El cuervo.

Todo el veneno y todo el odio han ido adentrándose poco a poco, creando una membrana oscura recubriendo lo que late dentro de mi pecho, dejando pocas partes vulnerables a tanta mierda.

Donde al pinchar debería correr un hilo de sangre, se rompe la aguja dejando intacto el mecanismo que oxigena lo que da brillo a mis ojos. El tejido cicatrizal que me recubre por completo hace las veces de armadura, después de tantas y tantas puntadas hirientes que en lugar de hundirme han formado el escudo que te agota; al principio me hundías, ahora observo incrédula y me corroe la incógnita no resuelta, por intentar entender qué hay en mí que te provoque tal aversión.

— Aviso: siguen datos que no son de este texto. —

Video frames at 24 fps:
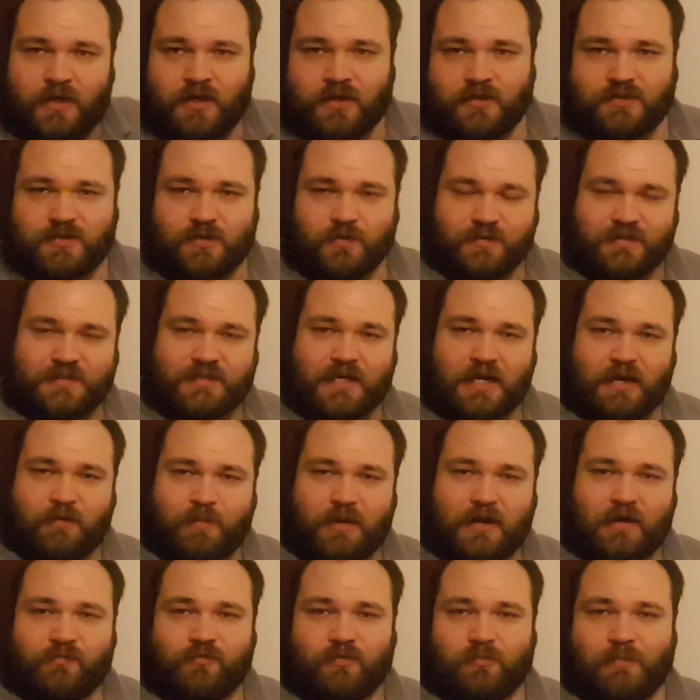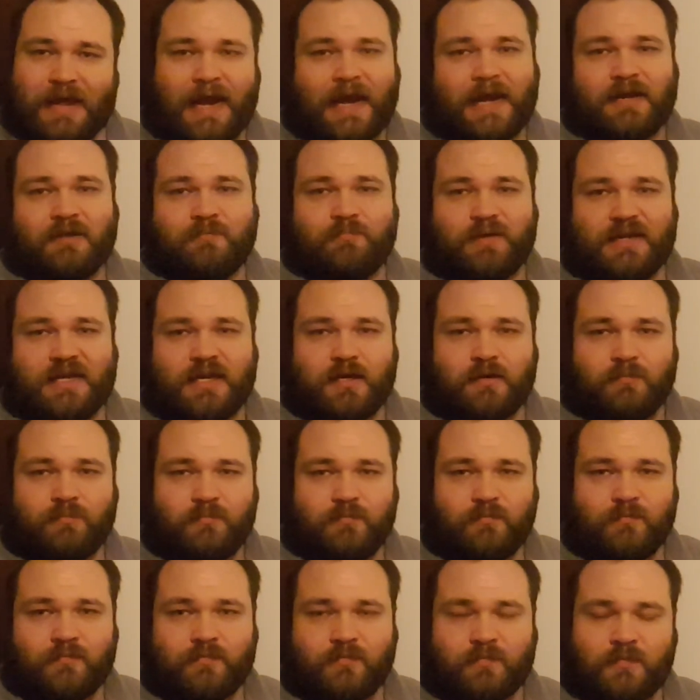So instead of being from a to b,
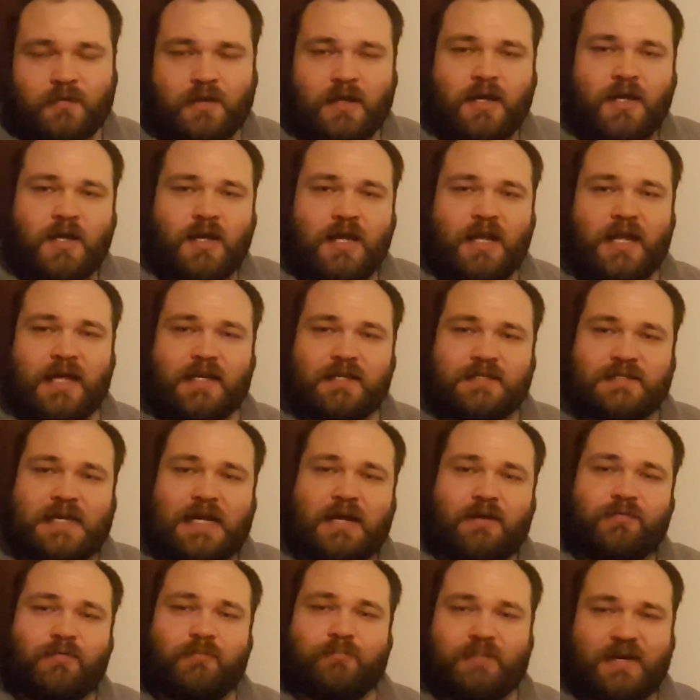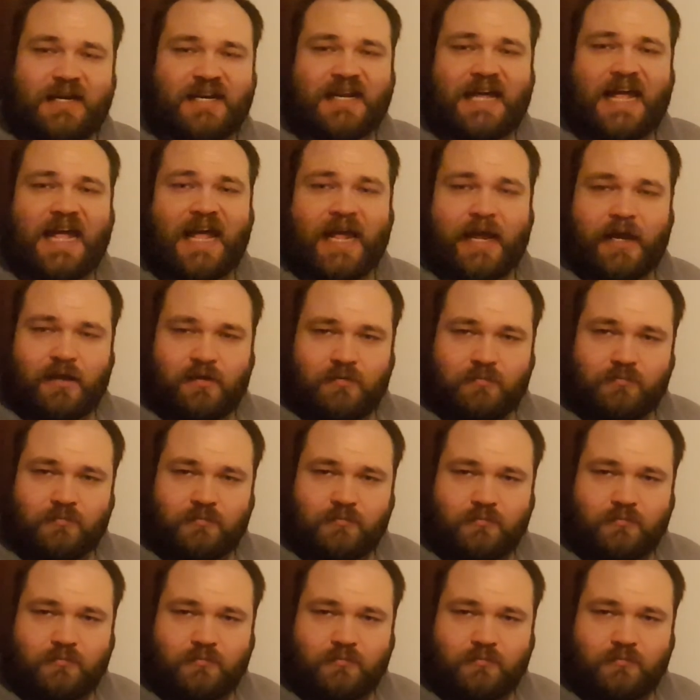it is now from b to a.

Tengo el corazón negro de todas las veces que me has deseado cosas malas y la suerte ha seguido sonriéndome mientras yo le cogía la mano.

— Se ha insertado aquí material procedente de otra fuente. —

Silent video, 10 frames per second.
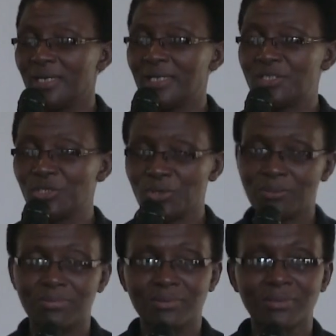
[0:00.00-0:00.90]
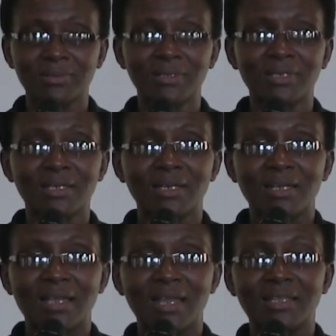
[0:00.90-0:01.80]
a job.
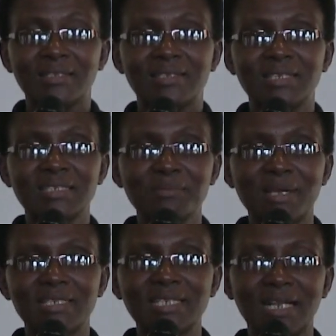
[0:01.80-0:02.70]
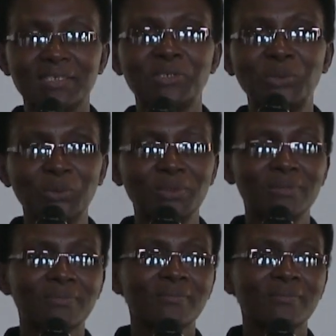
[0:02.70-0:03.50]
And since my childhood,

Es cierto que en ocasiones me sobrecoge que me quieras tanto mal, y otras sin más, me fascina la cantidad de odio capaz de guardarse dentro de una única persona.

El día que te abras en canal te van a salir litros de alquitrán de dentro.

Tampoco es que esté diciendo ser la santa que no soy, porque probablemente merezco cada ápice de tus malas intenciones; lo que quiero decir es que siempre es curioso el sacrificio de la felicidad propia por odiar a muerte a otros, al menos para mí.

Al final el odio es como el amor, une y ata con fuerza en contra de la voluntad de quien lo sufre.

Ahora el cuervo nos mira y sonríe.

Seguimos ligadas la una a la otra por el odio profundo que nos hemos jurado.